[Collected data]
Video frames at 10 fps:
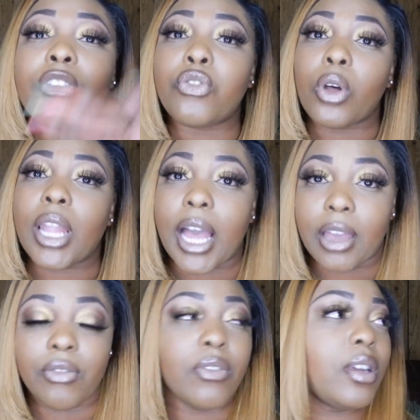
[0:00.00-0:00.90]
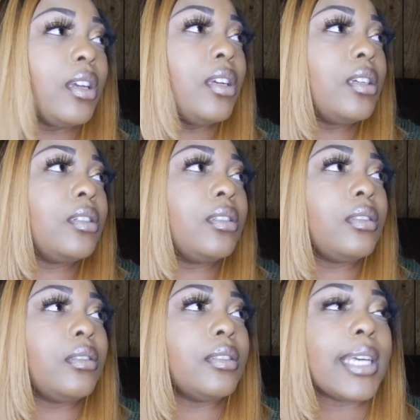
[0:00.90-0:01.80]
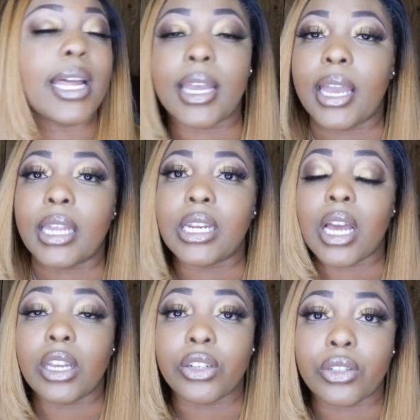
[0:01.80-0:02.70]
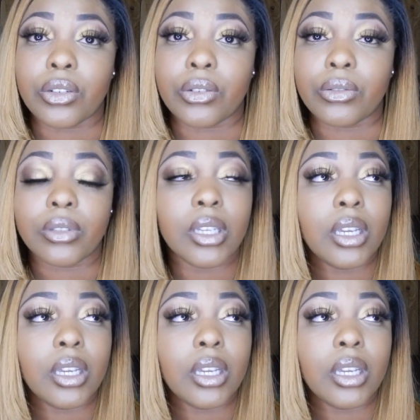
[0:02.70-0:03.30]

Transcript: a full life. Died at 89 years old.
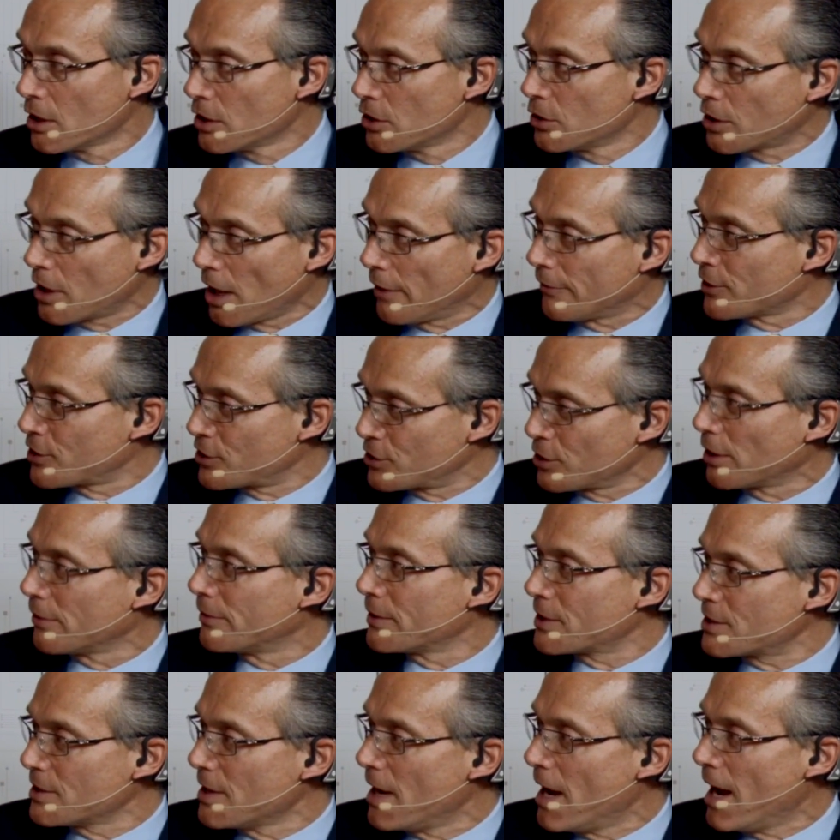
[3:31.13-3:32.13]
you cover
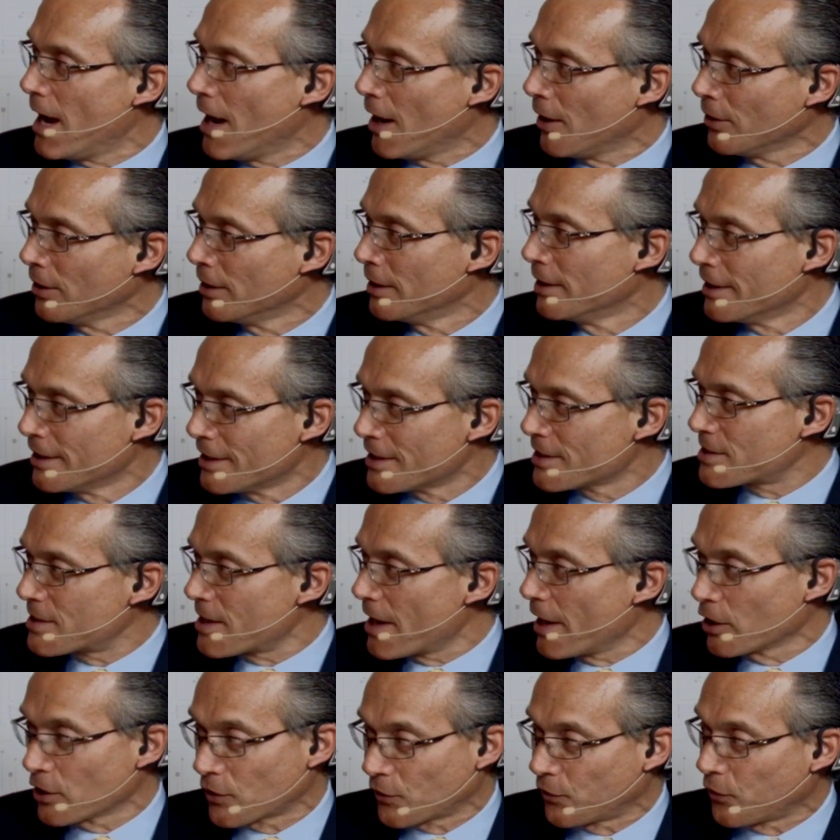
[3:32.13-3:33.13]
ServiceNow,
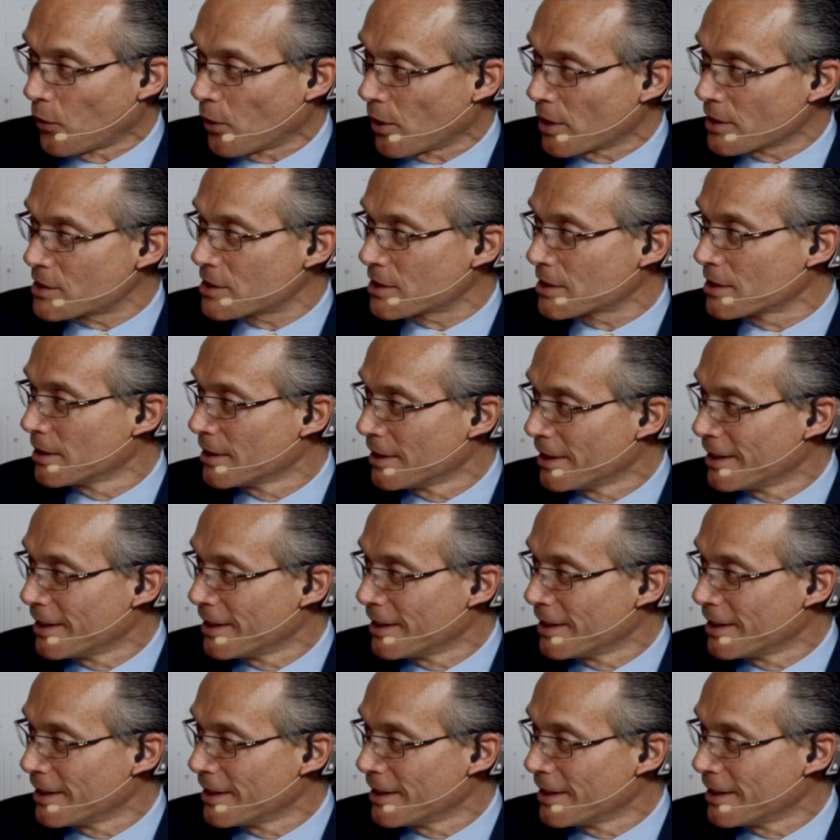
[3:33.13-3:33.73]
Salesforce,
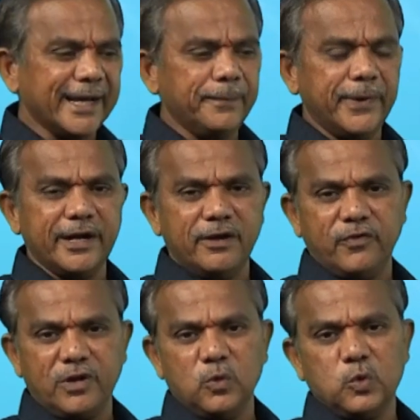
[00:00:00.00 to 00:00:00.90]
will be
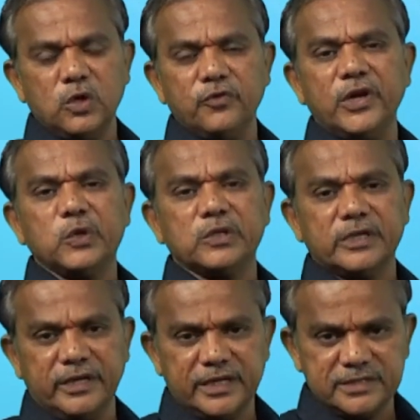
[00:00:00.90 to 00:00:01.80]
lagging period of around
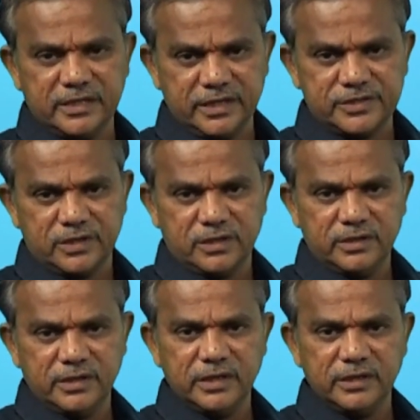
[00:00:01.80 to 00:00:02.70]
25 to 30 days in
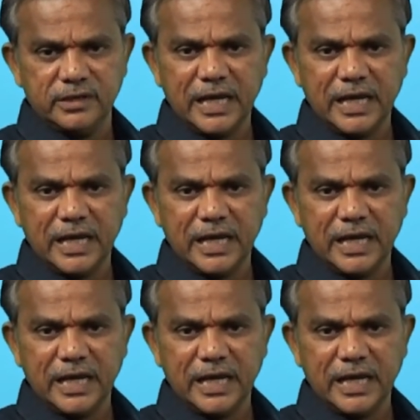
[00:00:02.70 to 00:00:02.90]
nature,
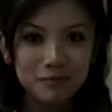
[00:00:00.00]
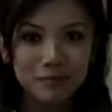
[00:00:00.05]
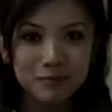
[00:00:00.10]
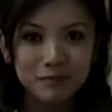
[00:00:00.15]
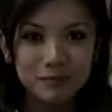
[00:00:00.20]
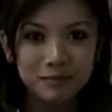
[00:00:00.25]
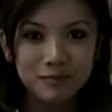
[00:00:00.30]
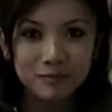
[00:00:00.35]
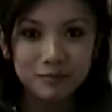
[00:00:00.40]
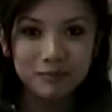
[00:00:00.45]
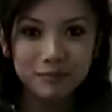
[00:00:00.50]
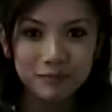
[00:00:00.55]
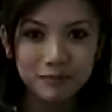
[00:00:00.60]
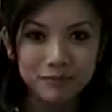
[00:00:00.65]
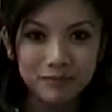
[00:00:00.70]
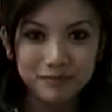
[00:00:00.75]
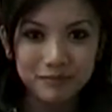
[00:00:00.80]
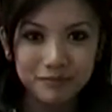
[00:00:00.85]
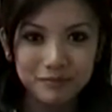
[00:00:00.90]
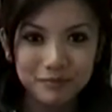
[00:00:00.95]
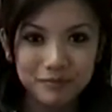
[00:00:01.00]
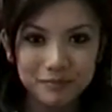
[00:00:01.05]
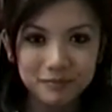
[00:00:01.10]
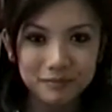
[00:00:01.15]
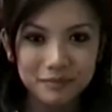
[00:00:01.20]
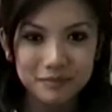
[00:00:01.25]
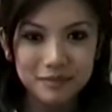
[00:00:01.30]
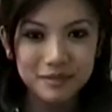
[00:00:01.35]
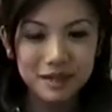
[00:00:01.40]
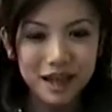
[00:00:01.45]
Hi, how are you,
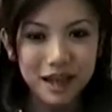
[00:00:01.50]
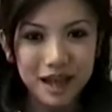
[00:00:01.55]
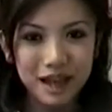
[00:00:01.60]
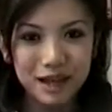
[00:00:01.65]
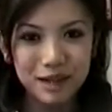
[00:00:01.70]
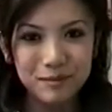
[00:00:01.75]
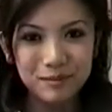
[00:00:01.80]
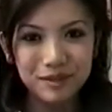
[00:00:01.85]
Melissa? Hi,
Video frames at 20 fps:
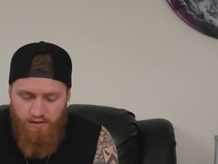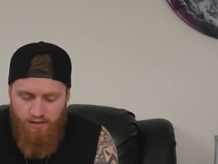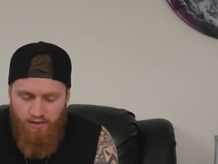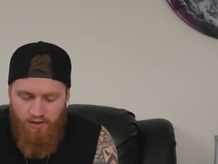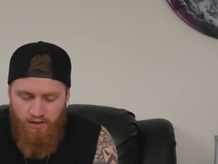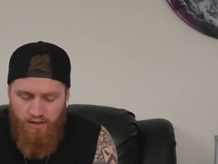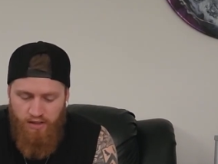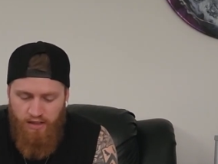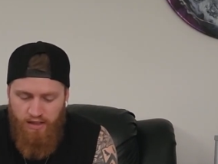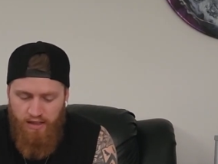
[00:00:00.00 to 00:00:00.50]

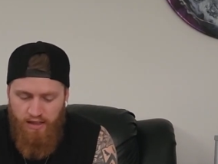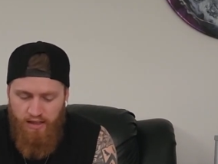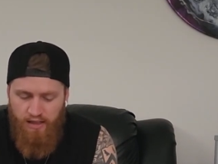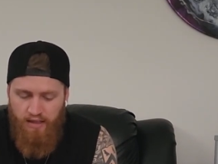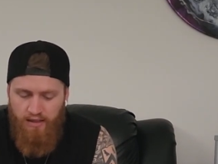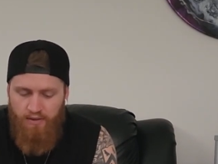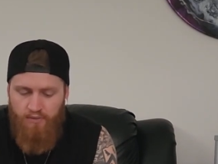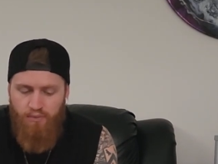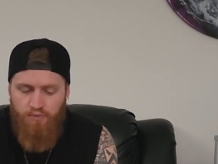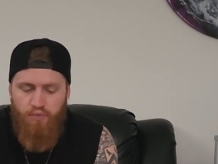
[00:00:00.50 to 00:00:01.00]

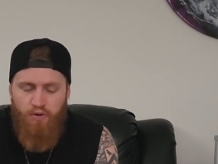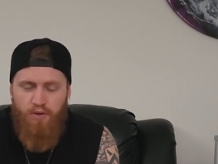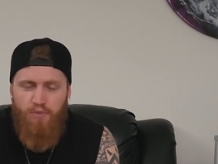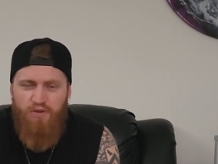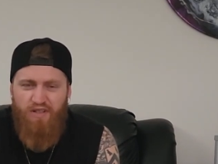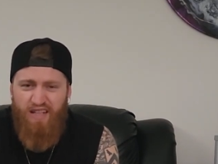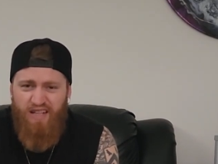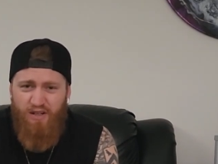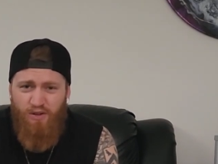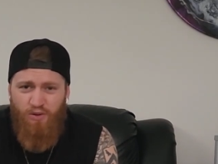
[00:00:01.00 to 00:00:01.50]
I probably
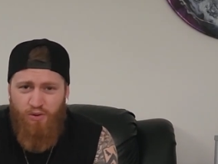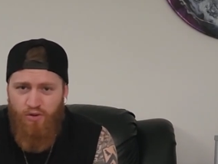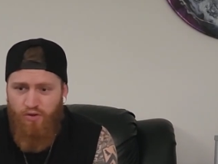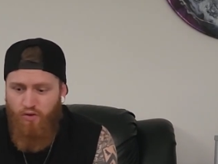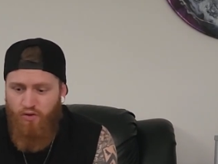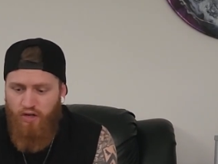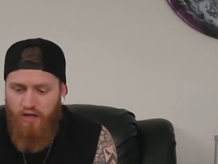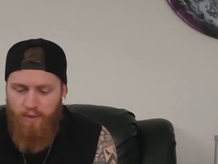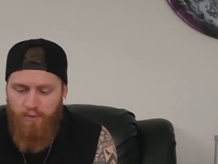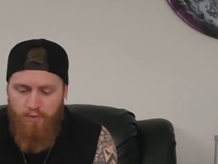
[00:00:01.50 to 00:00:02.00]
need to order
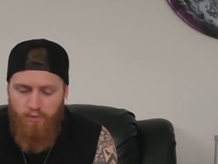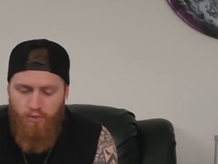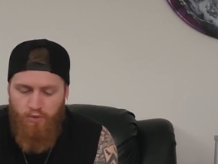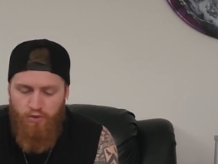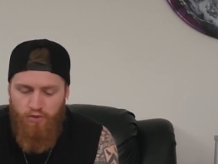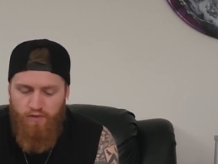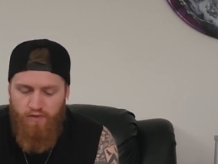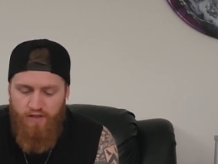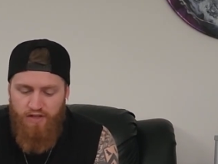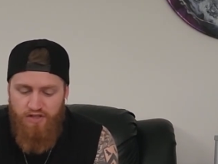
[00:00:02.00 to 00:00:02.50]
a couple more
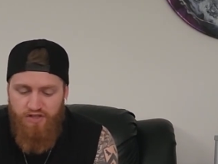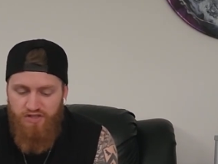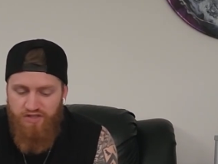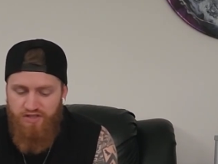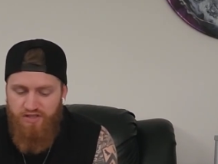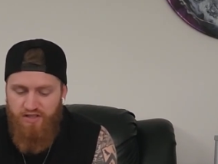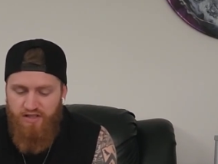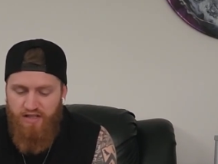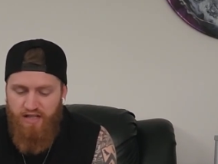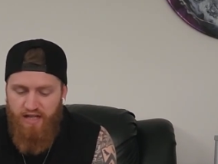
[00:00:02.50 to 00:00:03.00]
of these just
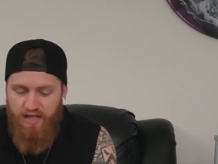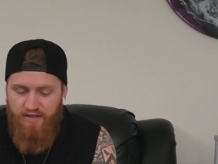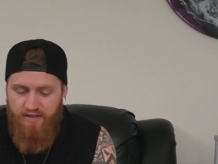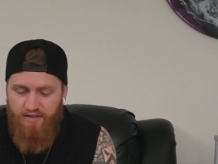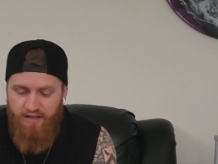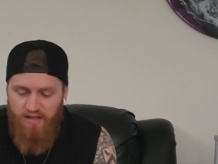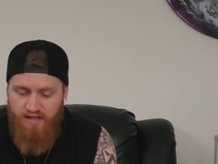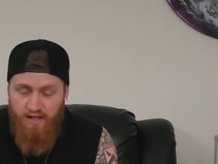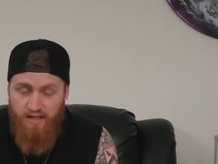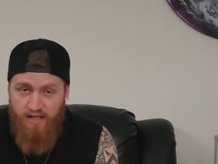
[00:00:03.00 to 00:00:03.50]
in case
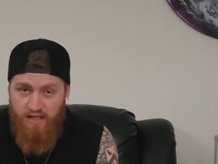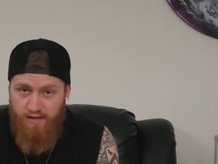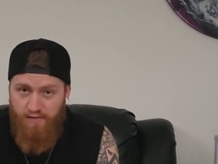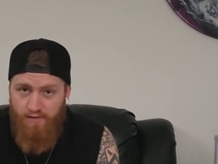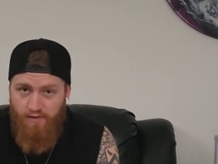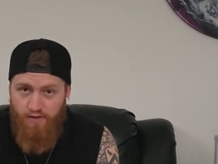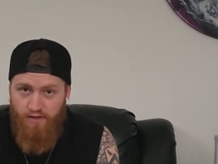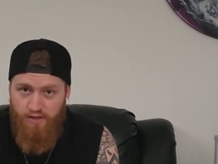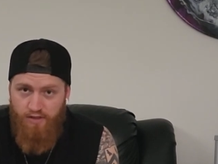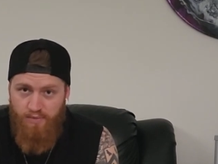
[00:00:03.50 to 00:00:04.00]
I can't
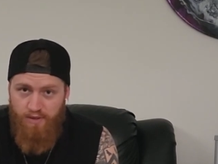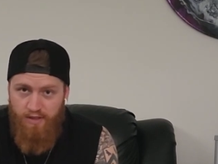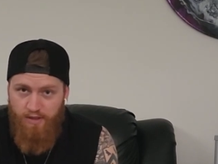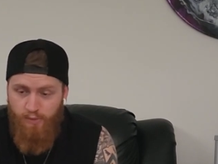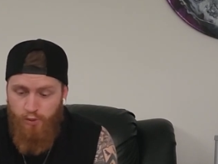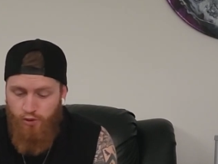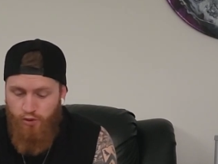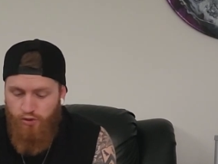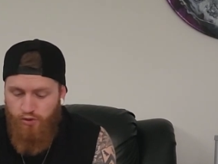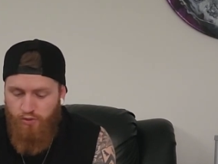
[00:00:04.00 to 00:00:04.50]
find them
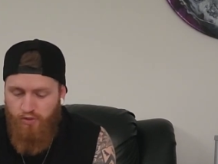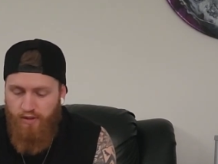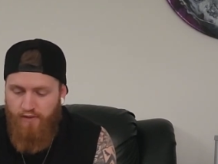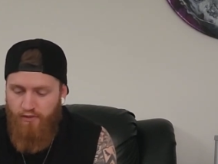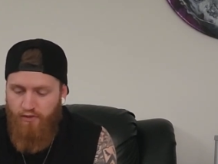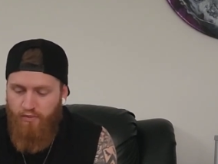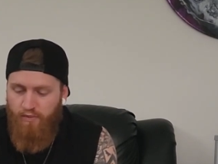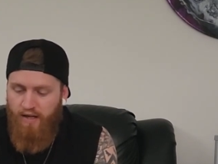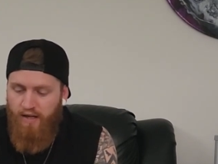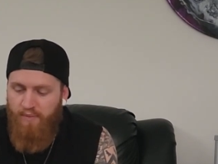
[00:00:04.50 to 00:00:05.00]
anymore or
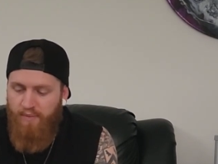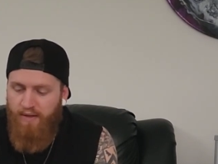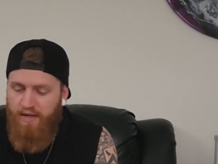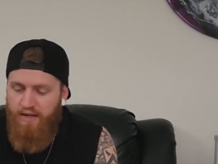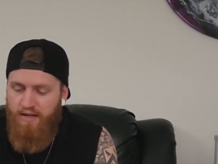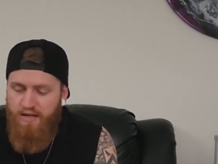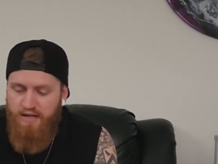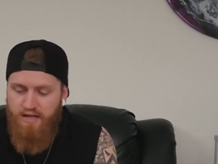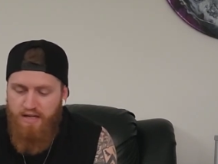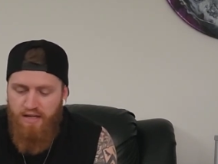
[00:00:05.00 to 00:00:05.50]
whatever it may be.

• WORK INSTRUCTIONS
Your copy of the records above should be exact and contain no pictures.

• FINISHED EXERCISE
Video frames at 10 fps:
[0:00.00-0:00.90]
[0:00.90-0:01.80]
[0:01.80-0:02.70]
[0:02.70-0:03.30]

Transcript: a full life. Died at 89 years old.
[3:31.13-3:32.13]
you cover
[3:32.13-3:33.13]
ServiceNow,
[3:33.13-3:33.73]
Salesforce,
[00:00:00.00 to 00:00:00.90]
will be
[00:00:00.90 to 00:00:01.80]
lagging period of around
[00:00:01.80 to 00:00:02.70]
25 to 30 days in
[00:00:02.70 to 00:00:02.90]
nature,
[00:00:00.00]
[00:00:00.05]
[00:00:00.10]
[00:00:00.15]
[00:00:00.20]
[00:00:00.25]
[00:00:00.30]
[00:00:00.35]
[00:00:00.40]
[00:00:00.45]
[00:00:00.50]
[00:00:00.55]
[00:00:00.60]
[00:00:00.65]
[00:00:00.70]
[00:00:00.75]
[00:00:00.80]
[00:00:00.85]
[00:00:00.90]
[00:00:00.95]
[00:00:01.00]
[00:00:01.05]
[00:00:01.10]
[00:00:01.15]
[00:00:01.20]
[00:00:01.25]
[00:00:01.30]
[00:00:01.35]
[00:00:01.40]
[00:00:01.45]
Hi, how are you,
[00:00:01.50]
[00:00:01.55]
[00:00:01.60]
[00:00:01.65]
[00:00:01.70]
[00:00:01.75]
[00:00:01.80]
[00:00:01.85]
Melissa? Hi,
Video frames at 20 fps:
[00:00:00.00 to 00:00:00.50]

[00:00:00.50 to 00:00:01.00]

[00:00:01.00 to 00:00:01.50]
I probably
[00:00:01.50 to 00:00:02.00]
need to order
[00:00:02.00 to 00:00:02.50]
a couple more
[00:00:02.50 to 00:00:03.00]
of these just
[00:00:03.00 to 00:00:03.50]
in case
[00:00:03.50 to 00:00:04.00]
I can't
[00:00:04.00 to 00:00:04.50]
find them
[00:00:04.50 to 00:00:05.00]
anymore or
[00:00:05.00 to 00:00:05.50]
whatever it may be.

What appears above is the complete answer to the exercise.